Le soleil est sur le point de se coucher sur la Gueule Tapée. A 17h, un vent brusque déplace légèrement le foulard de mère Cissé assorti à son grand boubou orange. Elle est assise sur un banc d’inquiétudes. Visage pâle, le regard doux, elle fait face à une glacière qui conserve au frais les sachets d’eau qu’elle espère écouler avant de rejoindre sa petite famille à Keur Massar. Derrière elle, du linge, un lot d’habits à repasser et de gigantesques bassines. A quelques heures de la Tamxarit, l’angoisse continue de ronger la bonne dame. ‘’Les gens n’ont même pas de quoi se payer un petit-déjeuner pour rêver d’un bon Cere bien assaisonné’’, fulmine-t-elle. Avec dépit, elle lâche : ‘’Les temps sont tellement durs que les gens n’achètent même pas de l’eau, alors qu’elle est essentielle pour l’homme. En ce moment, je devais même finir l’essentiel des préparatifs de la fête de demain. Mais là, je n’ai pas un sou.’’
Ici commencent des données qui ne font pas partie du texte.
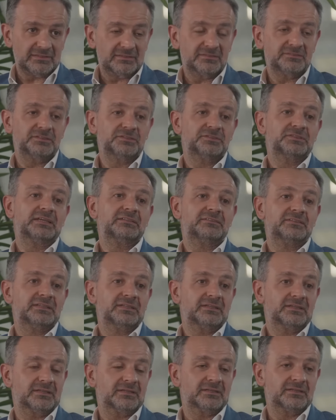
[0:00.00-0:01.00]
And this is, I
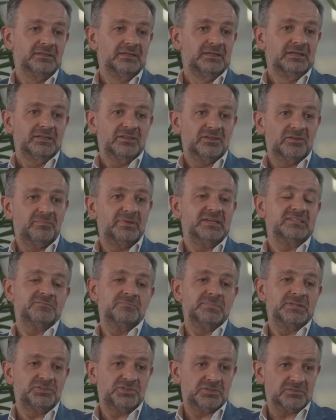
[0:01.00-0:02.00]
think, the
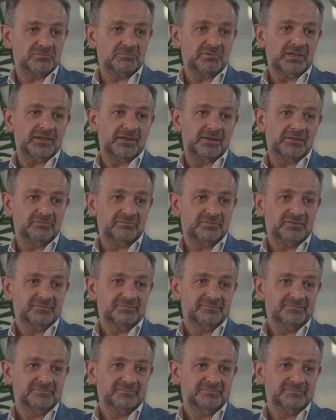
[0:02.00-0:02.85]
best mission we can have.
Pourtant, il est recommandé ce jour-là de manger autant que faire se peut. En effet, si l’on s’en tient à la tradition : ceux qui ne seront pas rassasiés ce jour ne le seront pas pour le reste de l’année. D’où la grande quantité de couscous préparée dans certains foyers. Seulement pour la vendeuse de sachets d’eau, cette année, il ne saurait y avoir de gaspillage. ‘’C’est quand il y en a à gogo que les gens gaspillent. Mais, quand il n’y en a pas assez, on se contente de finir le bol.’’
Plus loin, la trentaine et en Khartoum mauve, entourée de ses nombreux habits à repasser, cette dame est tout aussi catastrophée. ‘’La Tamxarit ! s’exclame-t-elle, on ne la prépare pas du tout. On n’en a pas les moyens. Les voisins vont sans doute partager avec nous ce qu’ils ont préparé. Mais le cas contraire, on ne mangera pas de cere cette année’’, déclare la lingère. A côté d’elle, Seynabou Ngom, sa coéquipière, vêtue d’un t-shirt noir assorti d’un pagne en wax, lui lance un clin d’œil pour tenter de la faire taire. Mais elle ne l’écoute pas. ‘’Je ne dis que la vérité.’’ Partageant une chambre à Gueule Tapée avec ses belles-sœurs, elle a déjà envoyé 5 000 francs via le car (Horaire) qui fait la navette entre Dakar et son village. ‘’Cet argent, c’est uniquement pour les frais de la sauce, parce qu’au village, il y a du couscous en permanence’’, dit-elle.
A la rue 15x16 à la Médina, Ya Sally Camara s’amuse devant sa demeure avec sa petite-fille. Malgré les difficultés de la vie, la sexagénaire ne se plaint pas. Toute joyeuse, elle déclare : ‘’La fête n’a pas un engouement, parce qu’il n’y a pas d’argent. Mais, nous rendons grâce à Dieu, puisque nous allons accueillir un nouvel an.’’ Chez elle, les enfants ont déjà pris la relève et se sont occupés de tous les frais qu’exige la fête. Mais pour autant, elle dénonce une exagération de la part des femmes de ménages qui en font trop pour une seule nuit. ‘’Nous préparons du Cere, mais le plus simplement possible, parce que cela ne sert à rien de dépenser tout ce que l’on a pour se retrouver sans repas le lendemain. Mieux, tout ce qu’on y met ne fait que provoquer certaines maladies’’, dit-elle.
Dans le populeux quartier de Grand-Yoff, Fatou Dieng, la quarantaine, est en pleine discussion avec son amie vendeuse de cacahuètes. ‘’J’ai dépensé pour la Tamxarit, même si j’ai une petite famille. Mais puisqu’on cohabite avec des chrétiens, il le faut, pour partager eux ce que nous préparons et ainsi célébrer ensemble la fête.’’ En face d’elle, deux dames de teint clair servent le même discours. Calebasse à la main, elles pleurent la conjoncture, mais soulignent être obligées de préparer pour la famille. Toutefois, une autre femme de ménage laisse entendre que seul le couscous est assuré pour l’instant. Il reste la sauce qui est assez coûteuse, vu tous les condiments qu’elle exige. Mais, dit-elle, étant entendu que la sauce vient après, elle peut toujours attendre que toutes les conditions soient réunies.
Avec ou sans moyens, Achoura se fête aujourd’hui par toute la communauté musulmane.